Giró un poco a la izquierda para sortear el muro, y le sorprendió ver que el sitio estaba ocupado por una gran limusina, un brillante Bentley negro con cristales oscuros.

¡Qué extraño! Rara vez se veía esa clase de coches en el aparcamiento subterráneo. En general, esos vehículos los conducía un chófer vestido de oscuro, que, de pie junto a la puerta posterior abierta, ayudaba a subir y bajar a los pasajeros. O bien se dejaban con descuido ante las puertas del hotel de París y se encargaba a alguien que los aparcara en un lugar conveniente.

Probablemente pertenecía a un cliente del banco. El hecho de que fuera un Bentley excluía cualquier protesta, así que Margherita decidió aparcar en la plaza libre de al lado.

Quizá distraída por estos pensamientos, cometió un pequeño error de cálculo, y mientras maniobraba chocó contra la parte posterior izquierda de la limusina. Oyó el ruido de un faro de su coche que se rompía, mientras que la pesada berlina absorbía el golpe con una leve sacudida de la suspensión.

Margherita dio marcha atrás con suavidad, como si esta precaución pudiera anular el pequeño desastre que había causado. Luego miró con ansiedad la parte posterior del Bentley. Vio un arañazo en la carrocería, no muy grande pero bastante visible; había quedado con la marca del plástico gris de su parachoques.

Se secó las palmas de las manos en el volante.

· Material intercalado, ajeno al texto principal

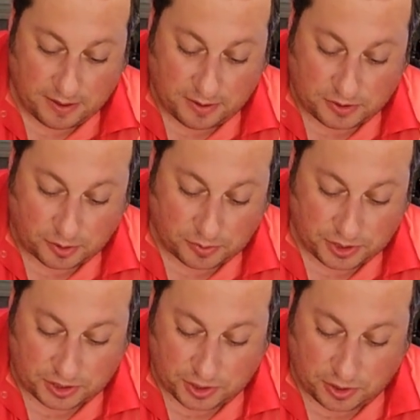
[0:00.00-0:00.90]
So we're just
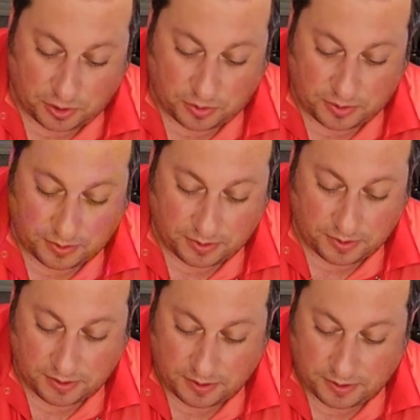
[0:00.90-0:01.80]
gonna go
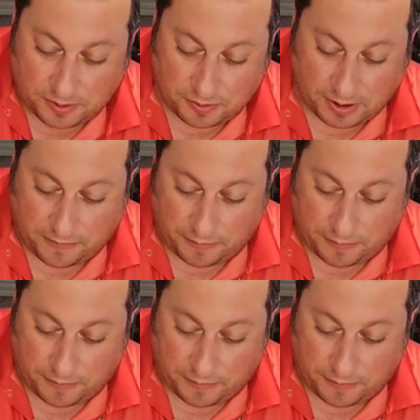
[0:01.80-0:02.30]
right from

Ahora debería ocuparse de todos los fastidiosos trámites que implicaba el incidente, y no digamos del embarazo de tener que confesar a un cliente del banco el daño que le había ocasionado.

Bajó de su coche y se acercó a la limusina, a la altura de la ventanilla posterior. Le pareció que dentro había alguien, una silueta borrosa que apenas distinguía debido a los cristales polarizados.

Acercó la cabeza, protegiéndose los ojos con las manos para evitar el reflejo. Sí, parecía que había alguien en el asiento posterior.